■ Task to complete
Print the records exactly and in full, please; the pictures stay out.

■ Stored data entries
+++
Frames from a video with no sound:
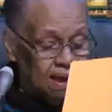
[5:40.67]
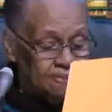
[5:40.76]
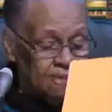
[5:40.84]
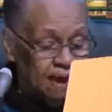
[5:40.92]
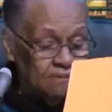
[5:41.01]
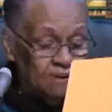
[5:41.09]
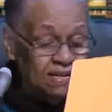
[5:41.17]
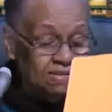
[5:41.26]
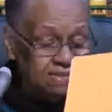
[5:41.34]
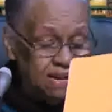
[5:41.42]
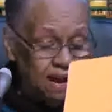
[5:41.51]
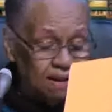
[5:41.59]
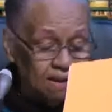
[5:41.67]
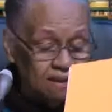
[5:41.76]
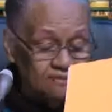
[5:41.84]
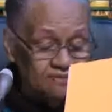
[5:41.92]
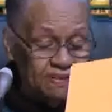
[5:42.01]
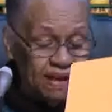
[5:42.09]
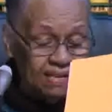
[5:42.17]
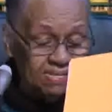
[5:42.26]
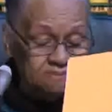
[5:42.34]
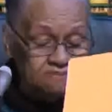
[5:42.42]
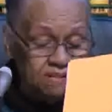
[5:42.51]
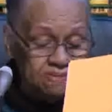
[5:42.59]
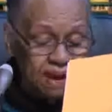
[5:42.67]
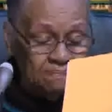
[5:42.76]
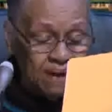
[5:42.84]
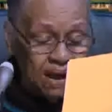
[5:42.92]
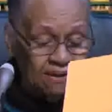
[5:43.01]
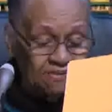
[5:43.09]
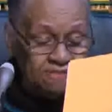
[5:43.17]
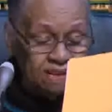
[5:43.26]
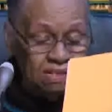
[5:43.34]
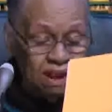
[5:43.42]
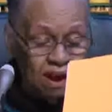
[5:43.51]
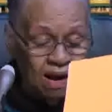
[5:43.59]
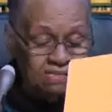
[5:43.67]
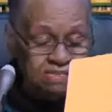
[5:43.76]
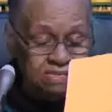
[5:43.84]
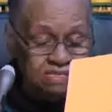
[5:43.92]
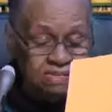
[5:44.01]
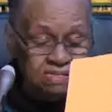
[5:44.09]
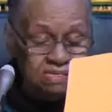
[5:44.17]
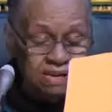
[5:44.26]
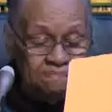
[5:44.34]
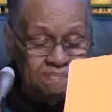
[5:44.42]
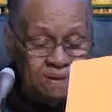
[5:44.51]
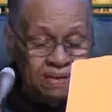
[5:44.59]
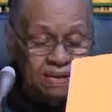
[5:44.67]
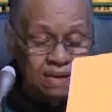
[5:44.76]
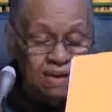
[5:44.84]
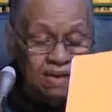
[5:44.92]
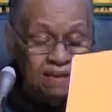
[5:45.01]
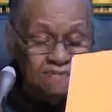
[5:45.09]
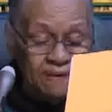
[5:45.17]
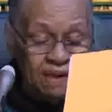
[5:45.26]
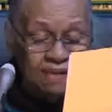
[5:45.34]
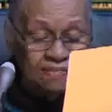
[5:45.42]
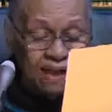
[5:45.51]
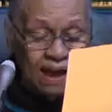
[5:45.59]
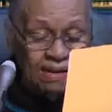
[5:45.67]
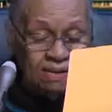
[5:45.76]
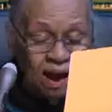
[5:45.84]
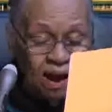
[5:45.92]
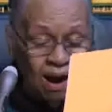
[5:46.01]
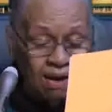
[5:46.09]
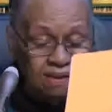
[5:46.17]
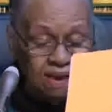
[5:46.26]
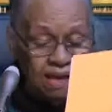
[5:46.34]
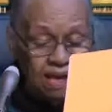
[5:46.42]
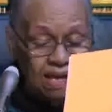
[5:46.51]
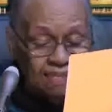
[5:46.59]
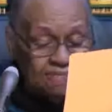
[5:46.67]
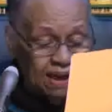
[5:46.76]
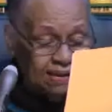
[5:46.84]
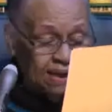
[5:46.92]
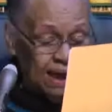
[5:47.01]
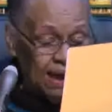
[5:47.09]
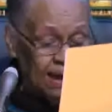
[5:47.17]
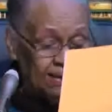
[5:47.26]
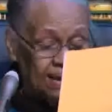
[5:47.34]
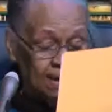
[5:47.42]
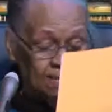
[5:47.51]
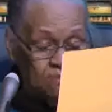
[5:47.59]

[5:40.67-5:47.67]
That we shall confess with thy mouth the Lord Jesus and believe in thine heart that God hath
+++
■ Exercise answer
Frames from a video with no sound:
[5:40.67]
[5:40.76]
[5:40.84]
[5:40.92]
[5:41.01]
[5:41.09]
[5:41.17]
[5:41.26]
[5:41.34]
[5:41.42]
[5:41.51]
[5:41.59]
[5:41.67]
[5:41.76]
[5:41.84]
[5:41.92]
[5:42.01]
[5:42.09]
[5:42.17]
[5:42.26]
[5:42.34]
[5:42.42]
[5:42.51]
[5:42.59]
[5:42.67]
[5:42.76]
[5:42.84]
[5:42.92]
[5:43.01]
[5:43.09]
[5:43.17]
[5:43.26]
[5:43.34]
[5:43.42]
[5:43.51]
[5:43.59]
[5:43.67]
[5:43.76]
[5:43.84]
[5:43.92]
[5:44.01]
[5:44.09]
[5:44.17]
[5:44.26]
[5:44.34]
[5:44.42]
[5:44.51]
[5:44.59]
[5:44.67]
[5:44.76]
[5:44.84]
[5:44.92]
[5:45.01]
[5:45.09]
[5:45.17]
[5:45.26]
[5:45.34]
[5:45.42]
[5:45.51]
[5:45.59]
[5:45.67]
[5:45.76]
[5:45.84]
[5:45.92]
[5:46.01]
[5:46.09]
[5:46.17]
[5:46.26]
[5:46.34]
[5:46.42]
[5:46.51]
[5:46.59]
[5:46.67]
[5:46.76]
[5:46.84]
[5:46.92]
[5:47.01]
[5:47.09]
[5:47.17]
[5:47.26]
[5:47.34]
[5:47.42]
[5:47.51]
[5:47.59]

[5:40.67-5:47.67]
That we shall confess with thy mouth the Lord Jesus and believe in thine heart that God hath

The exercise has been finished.